Cinema com Rapadura

OPINIÃO   quinta-feira, 05 de janeiro de 2006

Diários de Motocicleta

Em aspectos cinematográficos, o filme é praticamente perfeito. Assistir a "Diários de Motocicleta" pode mudar a sua visão do mundo, assim como mudou a minha.

Quando fui informado de que Walter Salles Jr., diretor de "Central do Brasil", estava fazendo um filme em associação com vários países da América Latina, e que contaria a história de Che Guevara, quase caí da cadeira. Todo mundo sabe do talento de Salles, que entre outros filmes fez "O Último Dia", com Fernanda Torres e "Abril Despedaçado", com Rodrigo Santoro. Além do mais, Ernesto "Che" Guevara teve uma história que quase ninguém conhecia antes do lançamento desse filme: ele viajou por quase toda a América Latina a bordo de uma moto junto de seu amigo Alberto Granado; e foi justamente essa viagem que o transformou no que ele é conhecido hoje. Pois bem: quase caí da cadeira de novo com outra notícia, a de que "Diários de Motocicleta" não passaria aqui. Qual foi a minha providência? Viajei até Sorocaba, cidade próxima daqui, e assisti o filme lá. E vos digo: não me arrependo nem um pouco.

A história se passa antes de Che ser Che, quando ainda Ernesto Guevara de la Serna (Gael Garcia Bernal) era um estudante de medicina na Argentina. A convite de seu amigo, Alberto Granado (Rodrigo de la Serna), ele topa viajar por vários países do Hemisfério Sul, tendo como veículo uma moto precária, de propriedade de Granado, apelidada de "A Poderosa". Contrariando os pais, que gostariam que ele terminasse os estudos, ele embarca nessa aventura, passando por várias dificuldades. E, durante o percurso, ao ver as condições do povo sul-americano, Guevara amadurece e cria seus ideais que defendeu até o fim da vida. Sem perceber, a viagem acaba por mudar a mentalidade dos dois viajantes.

Foi um filme que acabou com todo aquele mito de que "Che nasceu pensando em revolução". Aqui, vemos que ele era um jovem estudante, sem comprometimento com nada, e que durante a viagem sua mente vai adquirindo idéias por causa da sua indignação com a situação do povo da América do Sul. E dá pra pensar que em "Diários…", o povo pode aprender mais sobre a vida de Guevara, já que a sua imagem de revolucionário é a mais conhecida. Muitos não conhecem a história de vida dele, enquanto jovem.

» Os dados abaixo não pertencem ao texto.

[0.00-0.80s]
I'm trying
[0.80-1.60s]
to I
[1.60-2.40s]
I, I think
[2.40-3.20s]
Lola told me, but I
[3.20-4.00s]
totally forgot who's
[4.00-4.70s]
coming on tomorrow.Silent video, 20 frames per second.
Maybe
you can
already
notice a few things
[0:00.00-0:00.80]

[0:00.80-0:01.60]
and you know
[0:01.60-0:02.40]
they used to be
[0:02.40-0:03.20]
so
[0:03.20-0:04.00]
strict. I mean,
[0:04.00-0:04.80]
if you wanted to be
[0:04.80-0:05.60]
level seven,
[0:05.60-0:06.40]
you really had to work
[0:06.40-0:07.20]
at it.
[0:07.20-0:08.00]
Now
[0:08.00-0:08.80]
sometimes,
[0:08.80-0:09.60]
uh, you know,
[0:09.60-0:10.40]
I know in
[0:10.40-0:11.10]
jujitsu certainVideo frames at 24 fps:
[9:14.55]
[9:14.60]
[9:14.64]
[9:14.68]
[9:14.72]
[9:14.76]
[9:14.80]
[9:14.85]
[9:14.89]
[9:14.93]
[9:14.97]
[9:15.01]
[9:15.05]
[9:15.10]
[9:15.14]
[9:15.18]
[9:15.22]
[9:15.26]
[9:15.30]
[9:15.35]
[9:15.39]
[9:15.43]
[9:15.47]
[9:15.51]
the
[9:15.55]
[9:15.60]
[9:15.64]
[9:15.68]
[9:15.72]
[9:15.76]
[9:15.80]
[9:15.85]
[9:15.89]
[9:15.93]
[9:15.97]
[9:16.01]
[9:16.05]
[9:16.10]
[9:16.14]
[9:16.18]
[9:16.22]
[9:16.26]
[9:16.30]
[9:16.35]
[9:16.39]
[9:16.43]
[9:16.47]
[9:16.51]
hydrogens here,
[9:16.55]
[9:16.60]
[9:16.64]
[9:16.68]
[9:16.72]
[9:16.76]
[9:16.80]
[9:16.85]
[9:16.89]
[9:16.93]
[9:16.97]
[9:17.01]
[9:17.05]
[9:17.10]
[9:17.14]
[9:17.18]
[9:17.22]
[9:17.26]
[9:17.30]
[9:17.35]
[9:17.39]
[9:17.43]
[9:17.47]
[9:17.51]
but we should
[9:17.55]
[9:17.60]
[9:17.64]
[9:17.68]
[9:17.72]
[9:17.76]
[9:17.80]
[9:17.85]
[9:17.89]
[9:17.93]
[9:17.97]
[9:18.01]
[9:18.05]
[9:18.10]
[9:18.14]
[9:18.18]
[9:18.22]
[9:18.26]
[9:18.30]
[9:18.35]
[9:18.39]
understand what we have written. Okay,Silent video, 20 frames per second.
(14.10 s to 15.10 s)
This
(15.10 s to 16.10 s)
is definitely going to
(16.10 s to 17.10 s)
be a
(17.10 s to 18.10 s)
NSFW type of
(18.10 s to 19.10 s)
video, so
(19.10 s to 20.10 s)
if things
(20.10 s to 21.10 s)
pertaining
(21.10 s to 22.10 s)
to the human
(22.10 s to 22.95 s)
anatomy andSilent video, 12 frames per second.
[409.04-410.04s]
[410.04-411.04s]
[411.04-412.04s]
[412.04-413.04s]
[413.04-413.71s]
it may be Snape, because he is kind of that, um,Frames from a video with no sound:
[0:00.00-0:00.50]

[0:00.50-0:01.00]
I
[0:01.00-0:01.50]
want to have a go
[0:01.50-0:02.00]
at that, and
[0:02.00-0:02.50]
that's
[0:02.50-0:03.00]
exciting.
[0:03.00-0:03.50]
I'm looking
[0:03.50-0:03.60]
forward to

Em aspectos cinematográficos, na minha opnião, o filme é praticamente perfeito. Posso estar enganado, mas não vi defeito algum no transcorrer do filme. Enquanto muitos diretores dariam o foco maior a figura de Che, Walter Salles mediu bem a atenção do filme entre o personagem interpretado por Gael Garcia Bernal, e ao Alberto Granado de Rodrigo de la Serna, e ainda dando um show de imagens durante os lugares onde os personagens passam. Aliás, uma grata surpresa que eu tive a respeito do filme foi Rodrigo de la Serna. Ele transmite uma vivacidade, uma sede de aventura que Bernal não pode passar, por causa da natureza de seu personágem, sério e tímido. Para mim, o melhor do filme (Bernal quase empatado com ele).

Outro aspecto interessante é o roteiro, muito bem construído em cima dos livros de Guevara (que na verdade é a publicação de suas anotações durante a viagem) e o de Granado (que relata como foi sua relação com o Ernesto Guevara antes dele se tornar o lider revolucionário). A fotografia de Eric Gautier é simplesmente espetacular, entra para a minha listagem de preferidas junto com aquela empregada por Janusz Kaminski em "A Lista de Schindler". Fantástica.

Não tenho intenção de evidenciar nada do filme, mas creio ser as cenas na ilha de leprosos uma das mais impactantes do filme todo. E pode ser usado como uma metáfora. Mas para descobrir, assista ao filme. Toda a vida de Guevara antes de se tornar um guerrilheiro passa diante da tela, a sua mirabolante viagem com seu grande amigo Granado (vivo até hoje, e aparece em uma cena – a final). Ao ver esse filme, pude notar que Ernesto Guevara de la Serna teve várias razões para se tornar o que se tornou.

Conhecer de perto a realidade do povo latino – americano foi um choque muito grande na mente dele, que vinha da classe média. A indignação que ele passa a ter depois dessa viagem com toda a situação de seu povo é muito bem mostrada pelas lentes de Salles. Uma visão da qual compartilhamos, e que nos faz enxergar a importância que esse homem teve não só no Sul das Américas, mas em todo o planeta.

Assistir a "Diários de Motocicleta" pode mudar a sua visão do mundo, assim como mudou a minha.